One of the great advantages of CSH Protocols over other online methods sources is that we have access to material from Cold Spring Harbor Laboratory’s cutting edge laboratory courses. November’s issue of CSH Protocols features material from the Molecular Embryology of the Mouse Course (as noted earlier), and the first set of many upcoming protocols from the Proteomics Course.

Course directors Andrew Link and Josh LaBaer have done a stellar job putting together a new laboratory manual based on the course. Proteomics will be out in December, but in the meantime, we’re publishing methods from the manual in advance in CSH Protocols. November’s issue brings a set of seven protocols covering Construction of Nucleic Acid Programmable Protein Arrays (NAPPA).
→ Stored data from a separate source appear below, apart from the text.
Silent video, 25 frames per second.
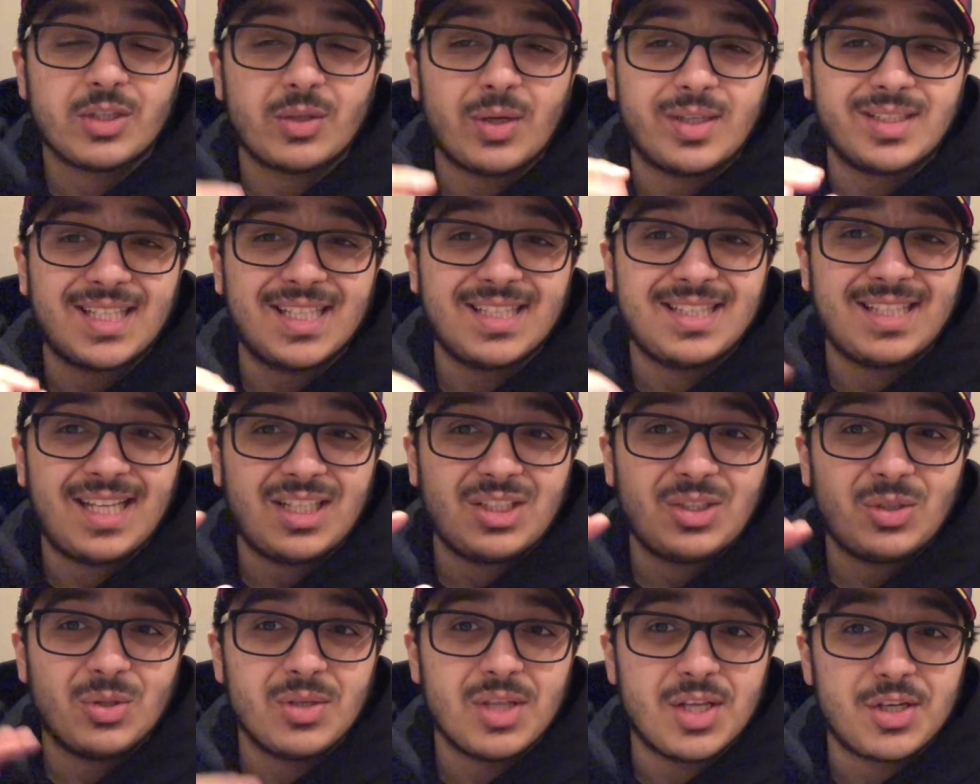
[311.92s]
I said
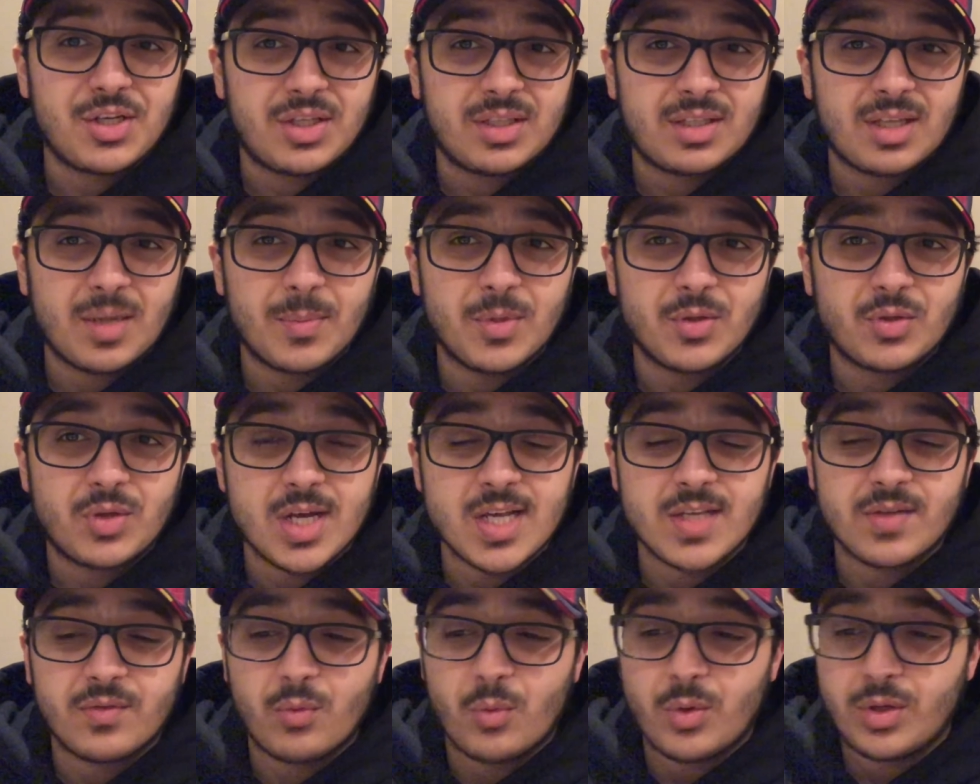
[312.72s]
that during the summer
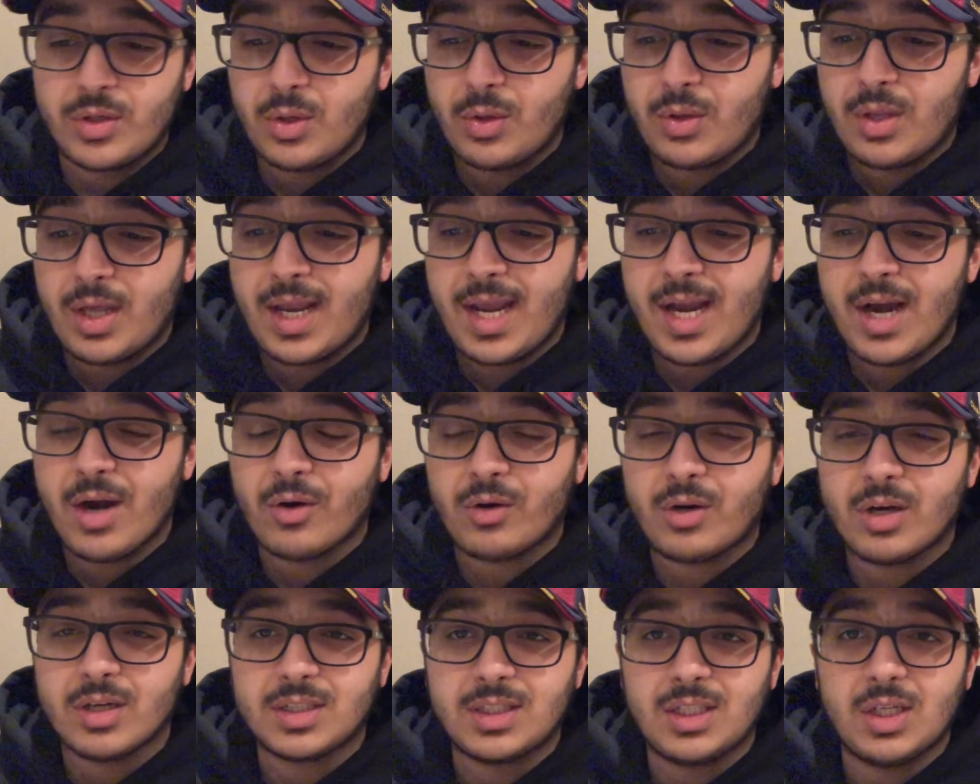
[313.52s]
transfer window that
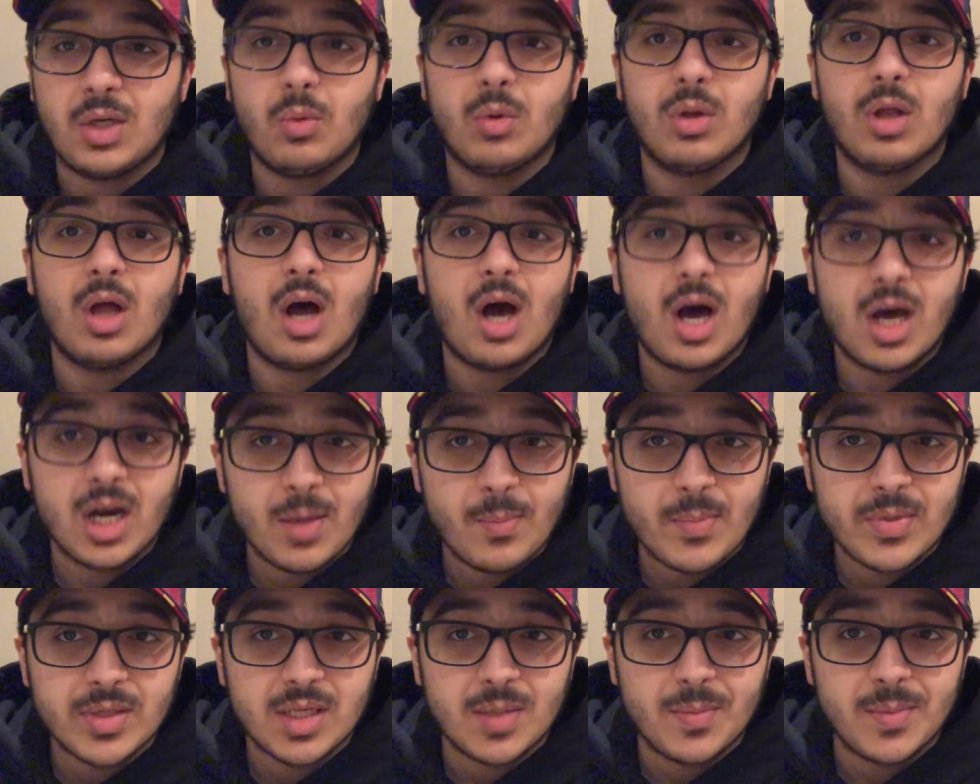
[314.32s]
Eric Garcia will
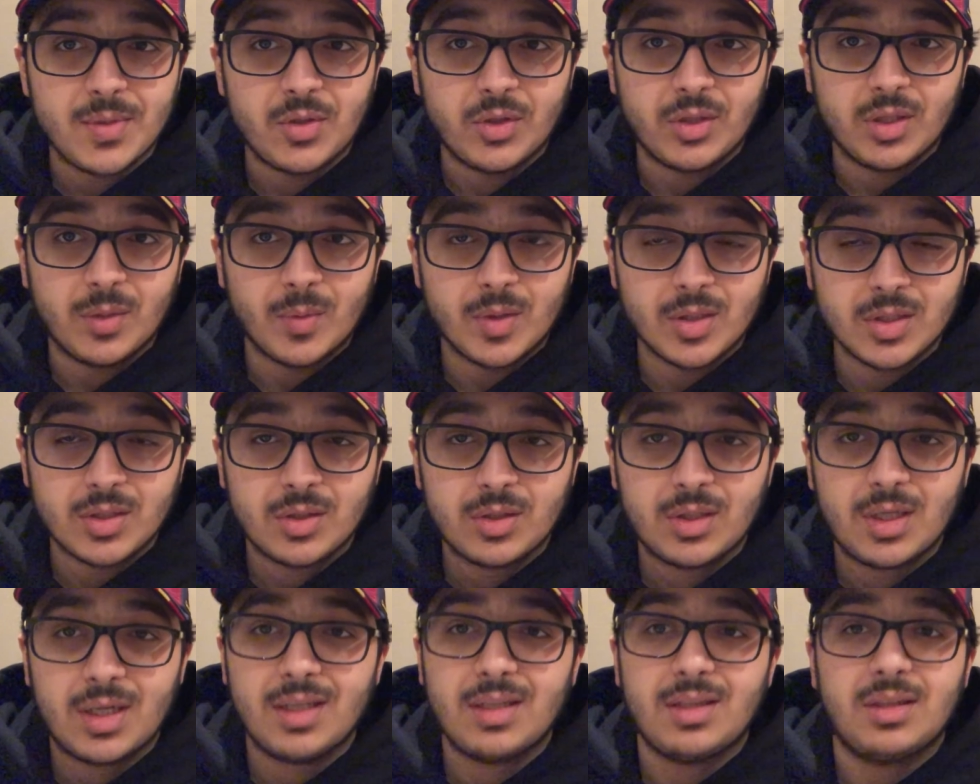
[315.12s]
100% be joining the
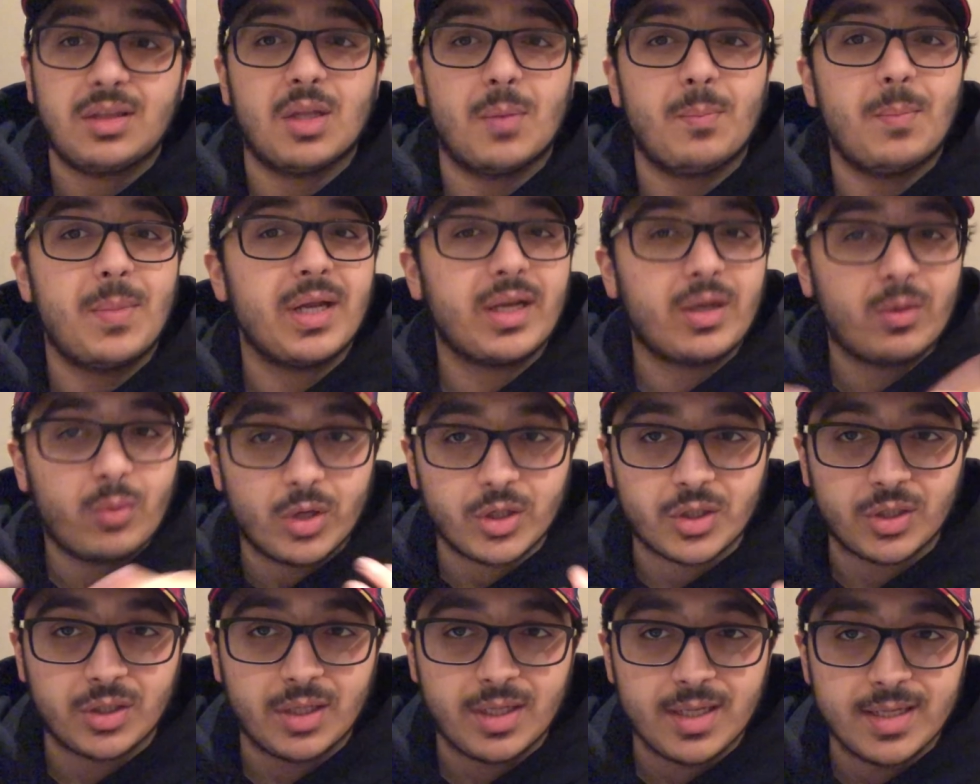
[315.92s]
Barcelona. The big
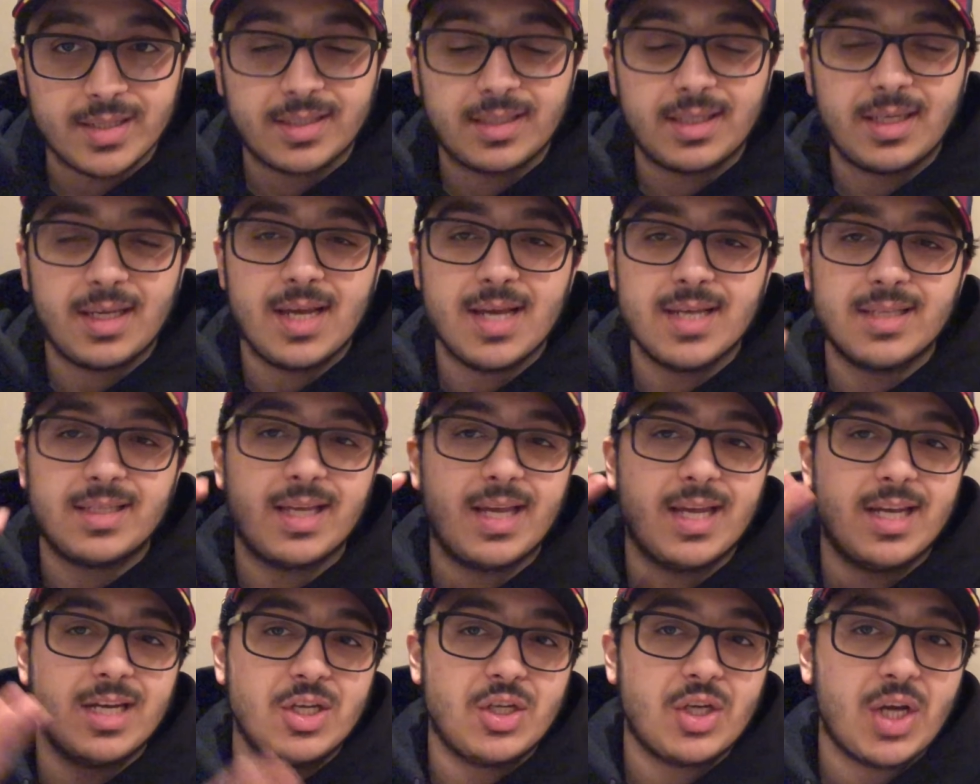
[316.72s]
question is it
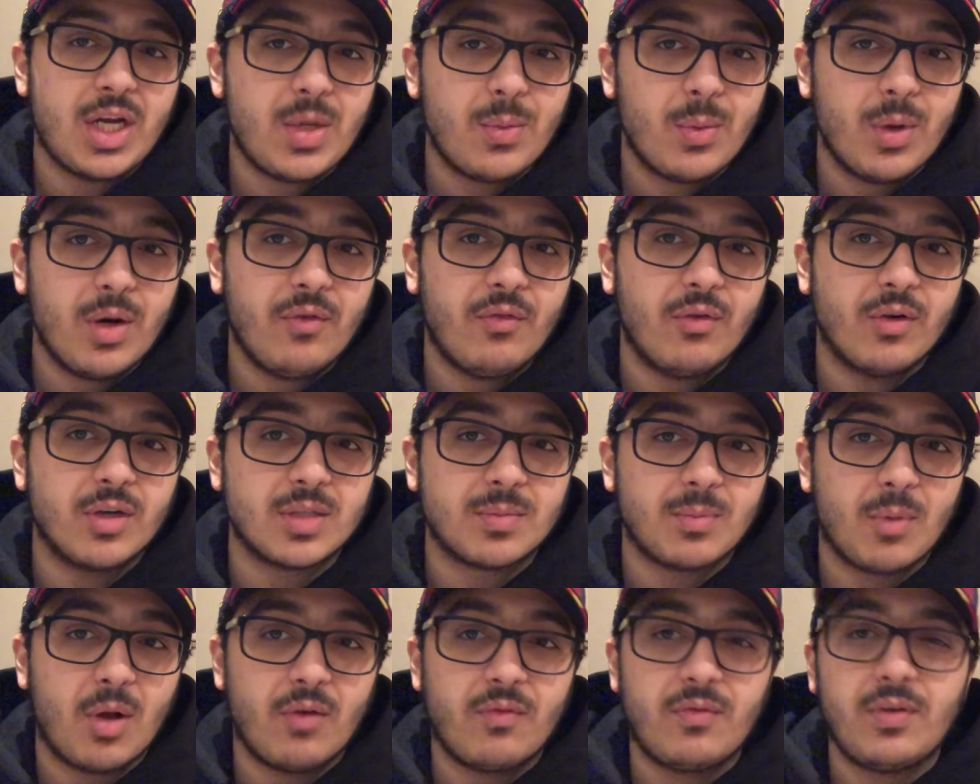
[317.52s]
in January for a
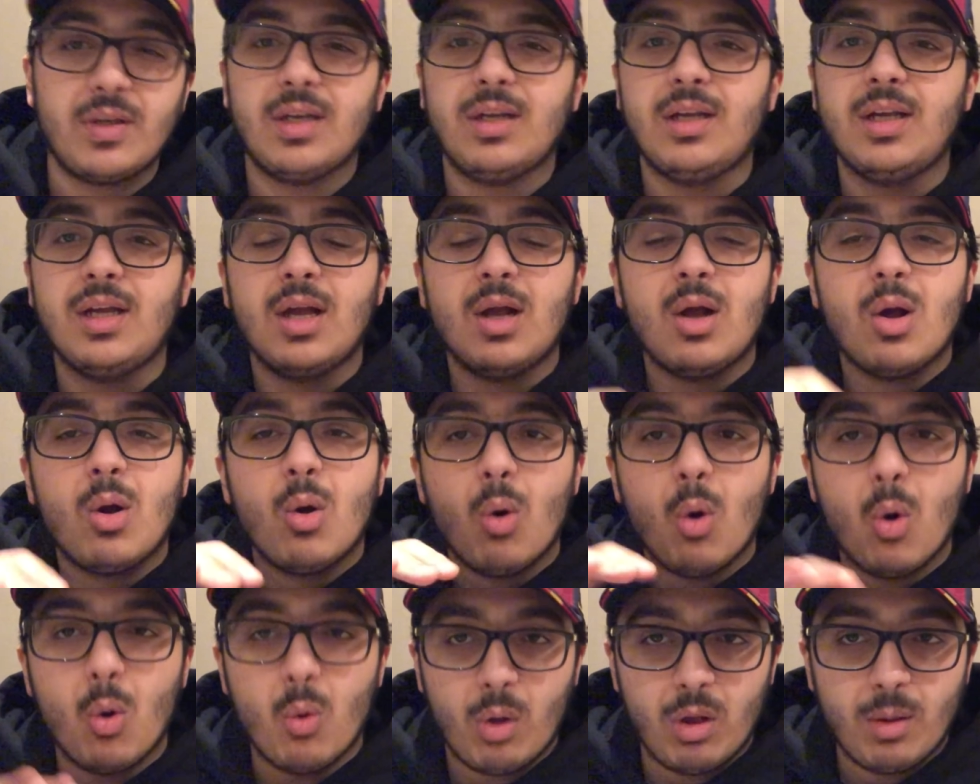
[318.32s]
small fee
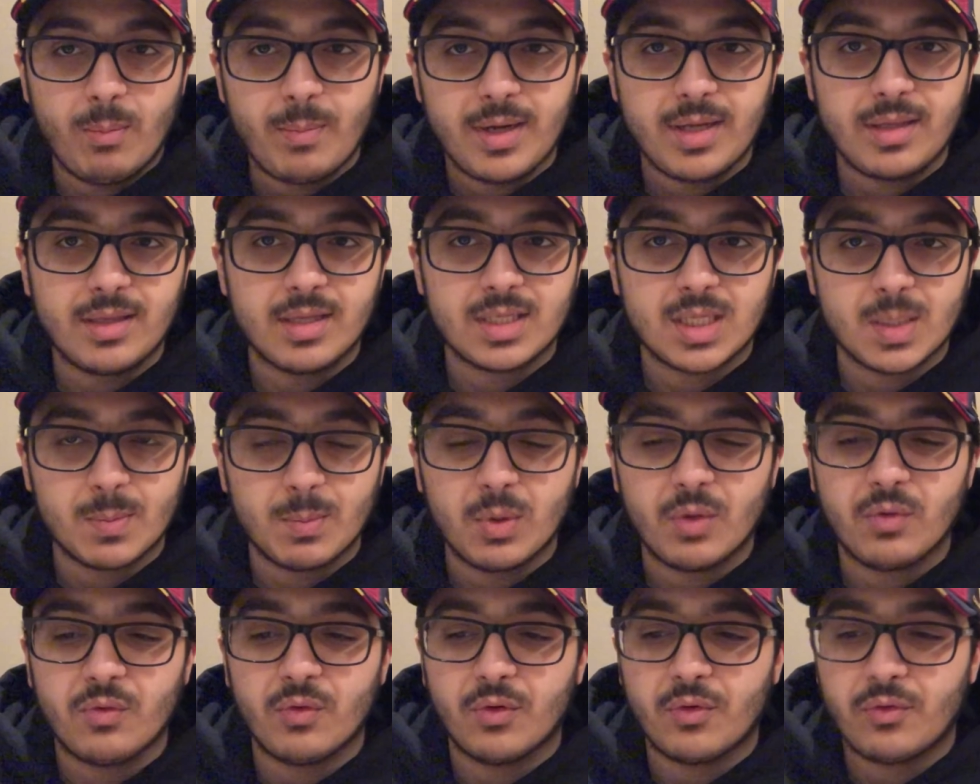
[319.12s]
or will it be in the
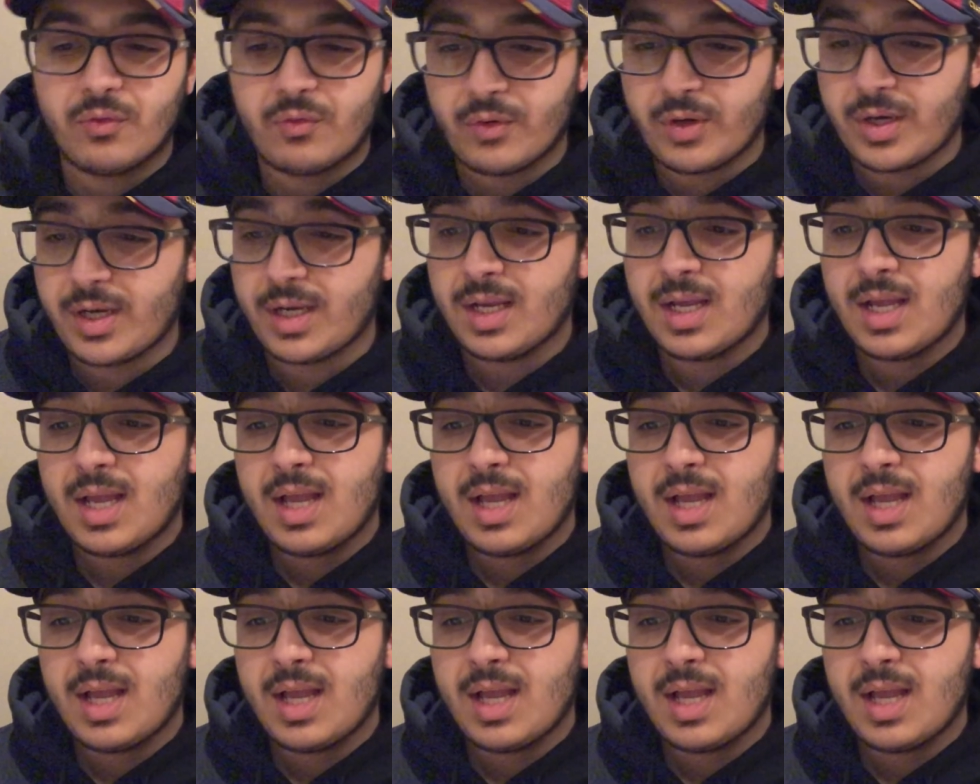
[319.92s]
summer for free?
NAPPA differs from other protein array approaches in that proteins are translated in situ on the array surface, removing the need for individual protein purification. From the introduction:

This method uses cell-free extracts that transcribe and translate DNA into proteins which are then captured in situ, thus converting cDNA copies of genes into the desired target proteins. Instead of printing proteins at each feature of the array, the cDNA molecules for the corresponding genes that produce desired proteins are affixed to the array. Chemical treatment of glass slides and DNA isolation can be performed in advance and stored. The plasmid DNA can then be printed to make NAPPA slides, which can be stored dry for use. For experiments, NAPPA slides are expressed followed by detection of proteins and DNA using antibodies and stains.

Protocols are available for preparing slides and cultures, isolating DNA, labeling and arraying DNA, expressing proteins, detecting proteins and detecting DNA.